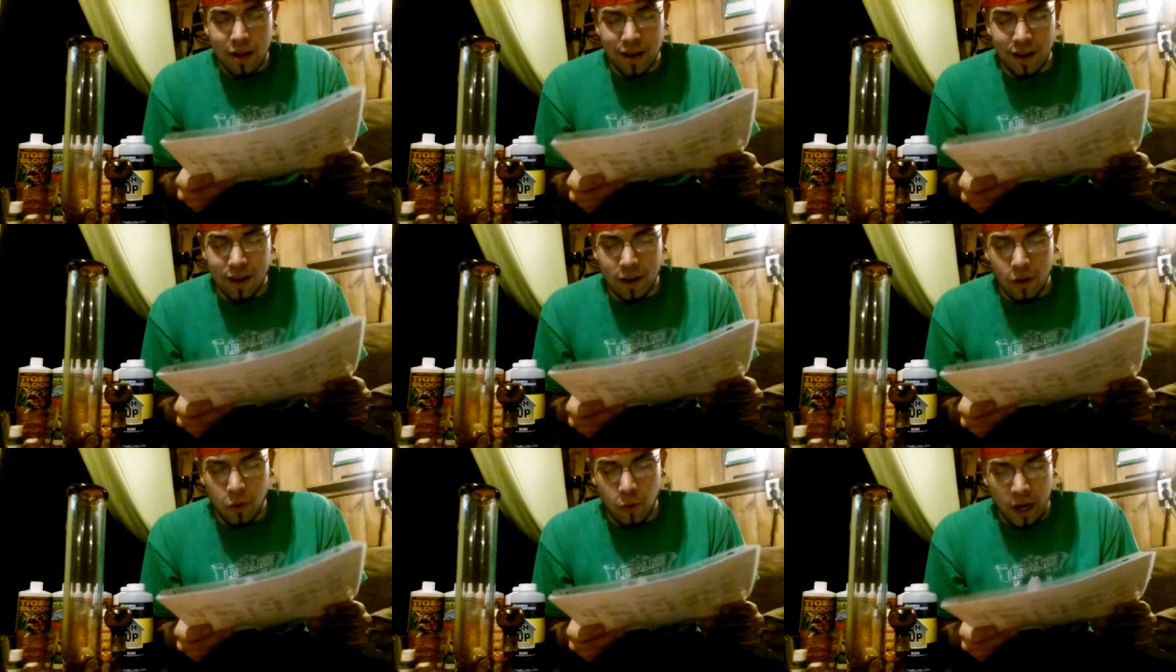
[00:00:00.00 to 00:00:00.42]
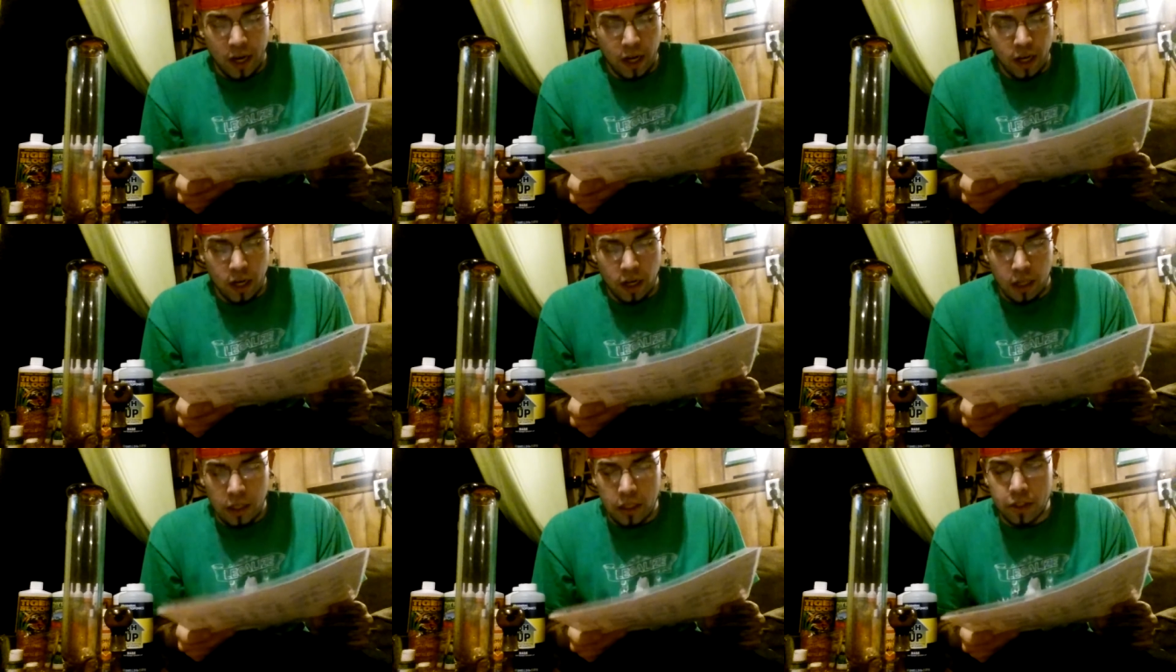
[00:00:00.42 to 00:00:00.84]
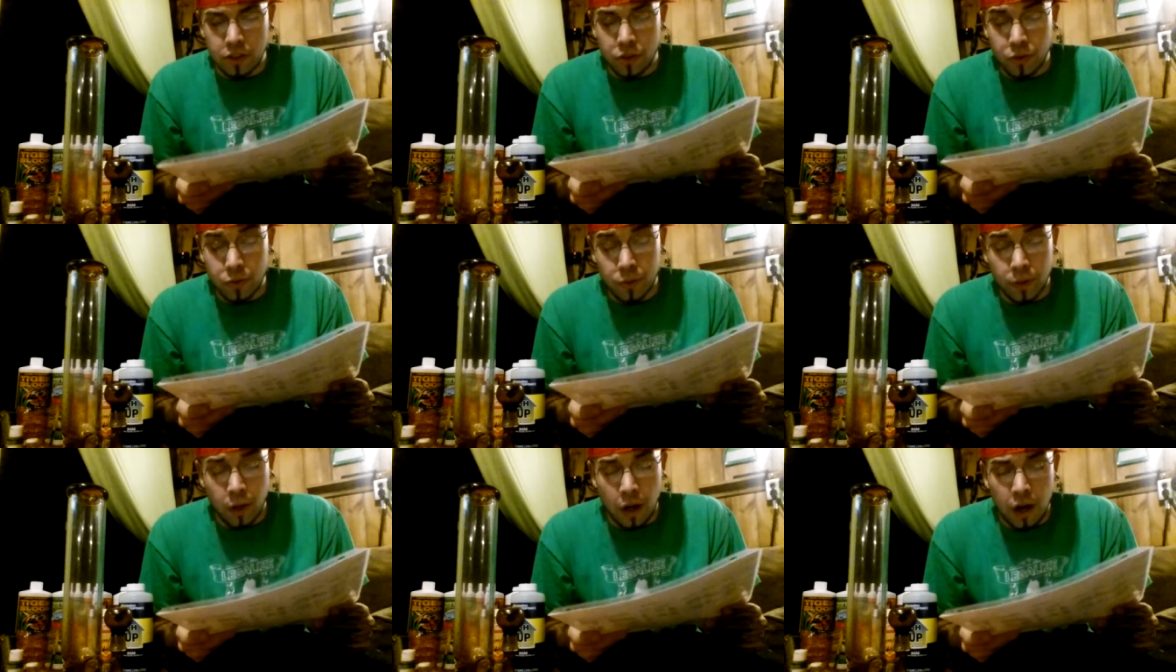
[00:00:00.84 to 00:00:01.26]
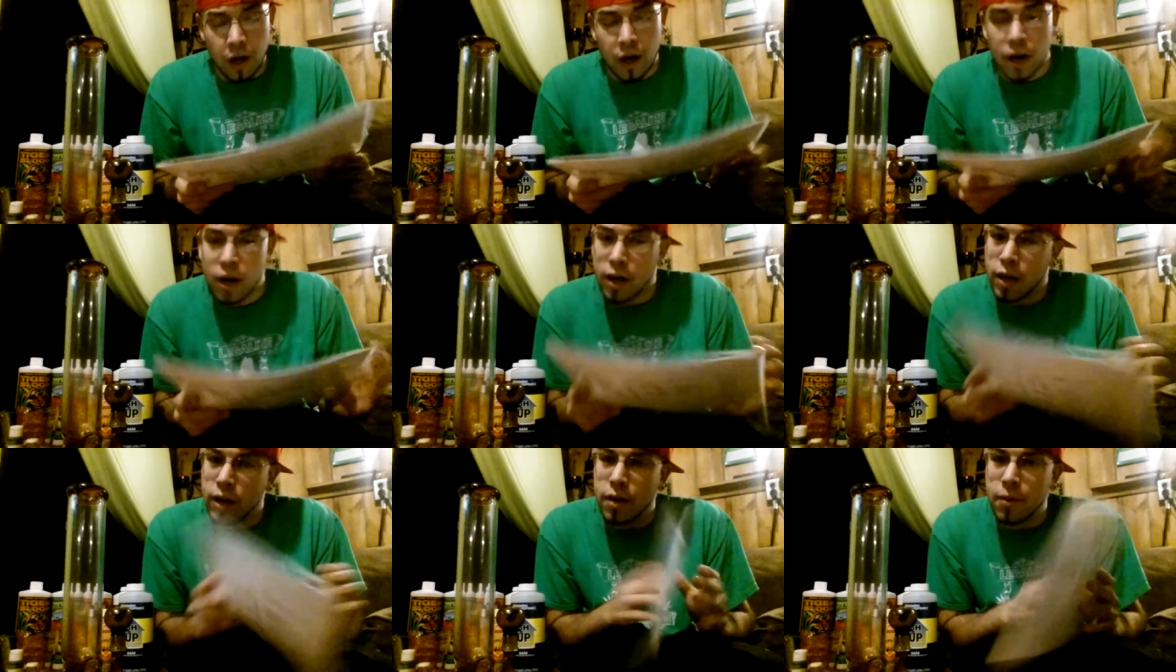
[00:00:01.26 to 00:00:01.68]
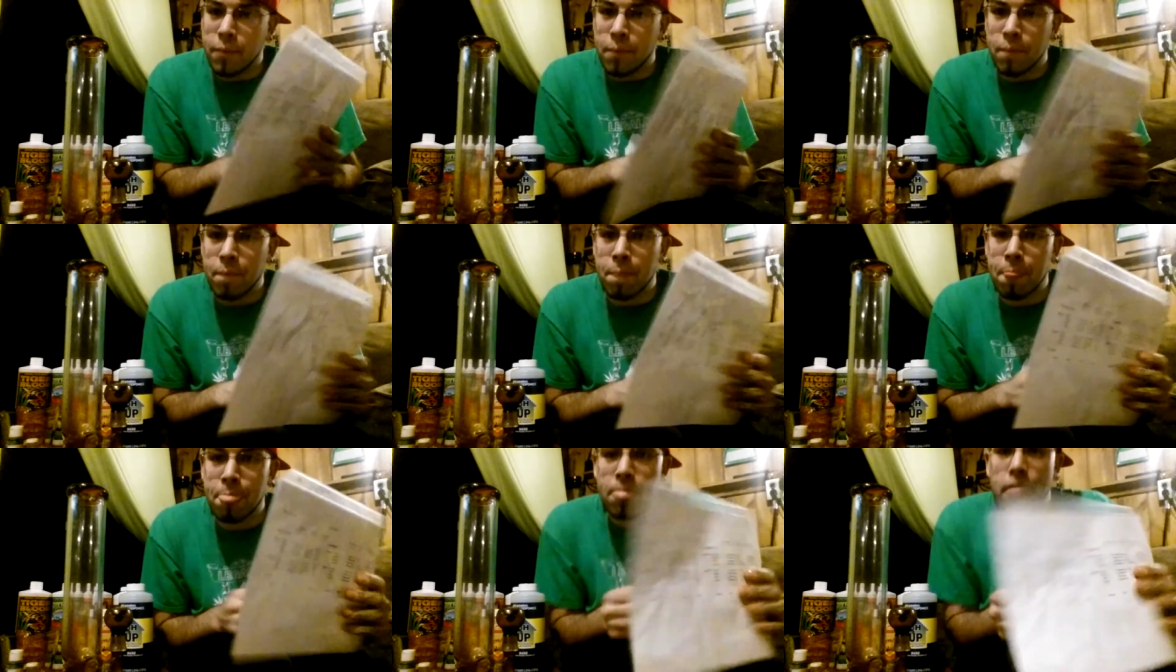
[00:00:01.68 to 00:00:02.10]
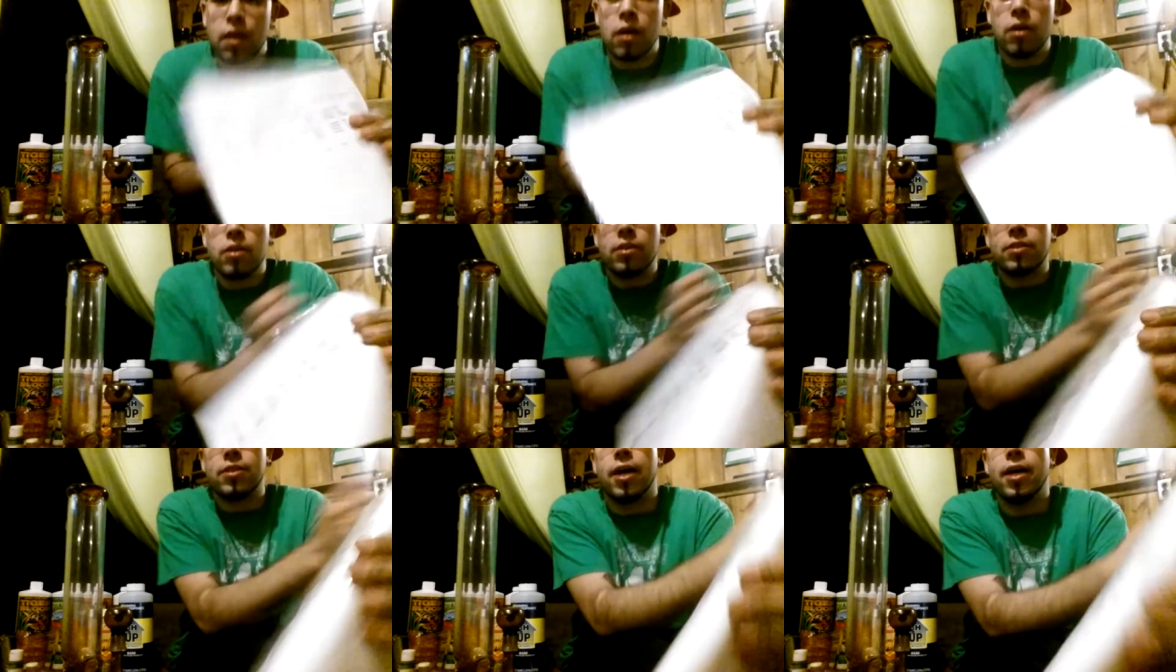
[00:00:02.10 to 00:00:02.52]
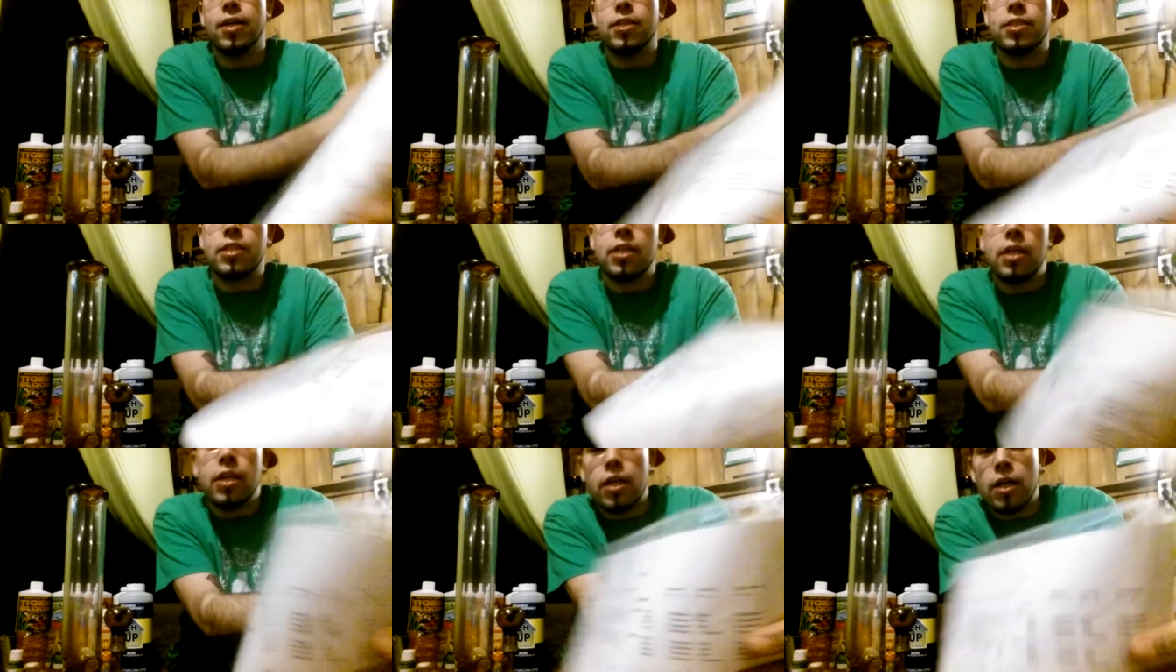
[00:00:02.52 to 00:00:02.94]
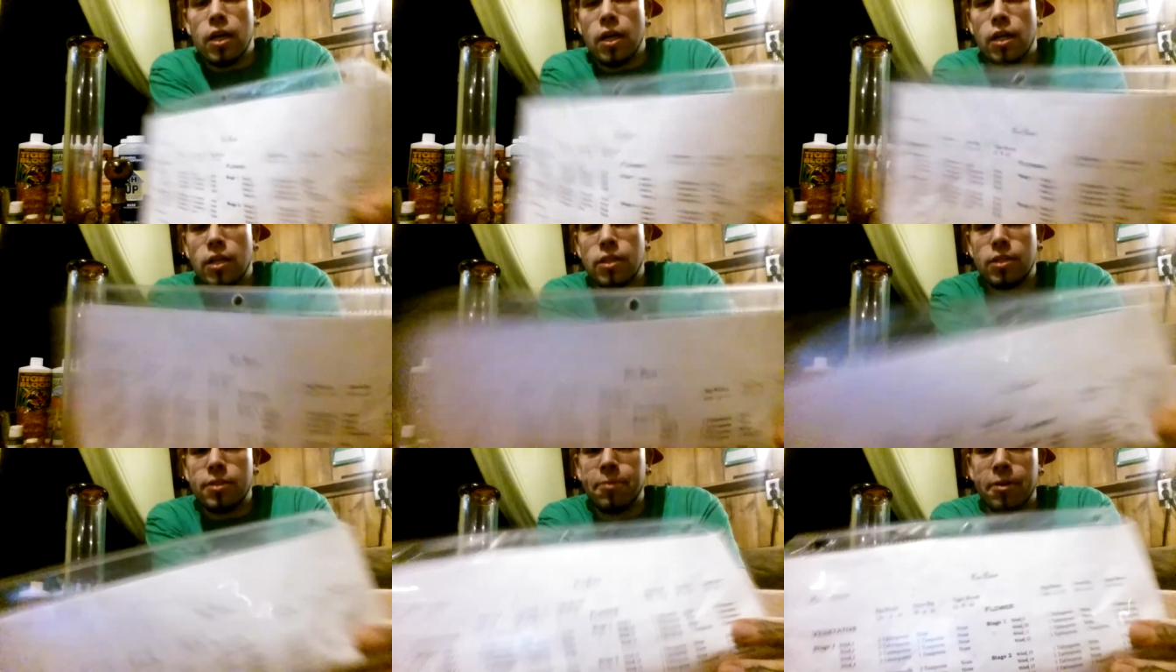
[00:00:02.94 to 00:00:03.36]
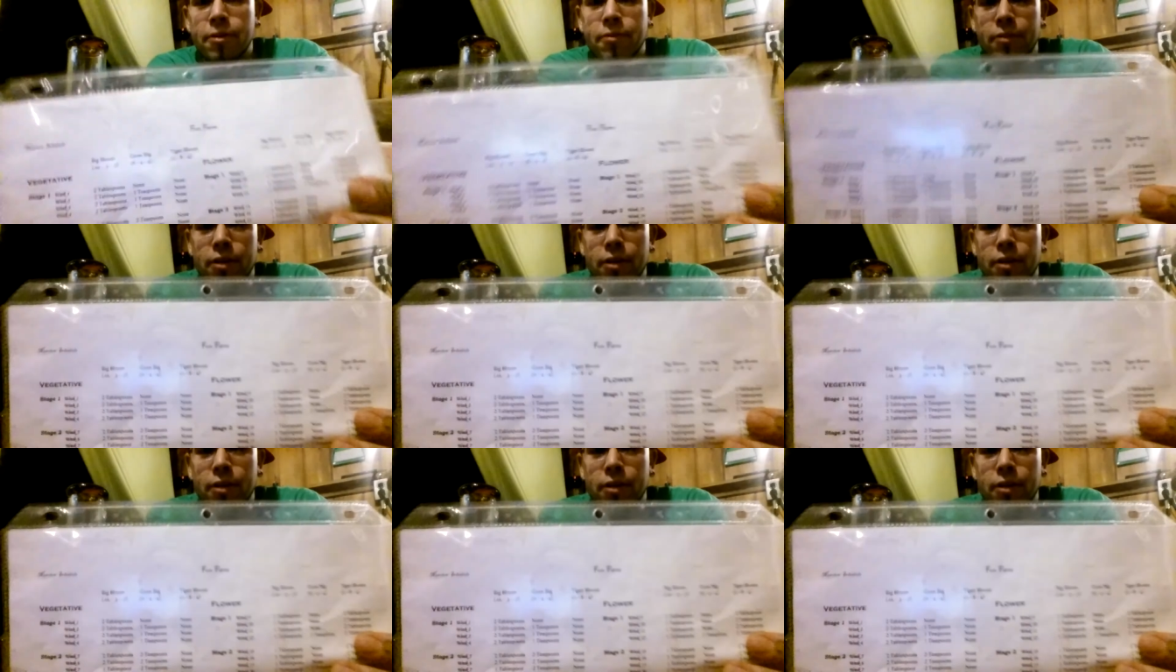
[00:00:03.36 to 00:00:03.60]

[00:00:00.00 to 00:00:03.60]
waited a little too long. And besides, this is my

---------------

-- PROBLEM REQUIREMENTS --
Type out all the records verbatim, minus images.

-- SOLUTION BELOW --
[00:00:00.00 to 00:00:00.42]
[00:00:00.42 to 00:00:00.84]
[00:00:00.84 to 00:00:01.26]
[00:00:01.26 to 00:00:01.68]
[00:00:01.68 to 00:00:02.10]
[00:00:02.10 to 00:00:02.52]
[00:00:02.52 to 00:00:02.94]
[00:00:02.94 to 00:00:03.36]
[00:00:03.36 to 00:00:03.60]

[00:00:00.00 to 00:00:03.60]
waited a little too long. And besides, this is my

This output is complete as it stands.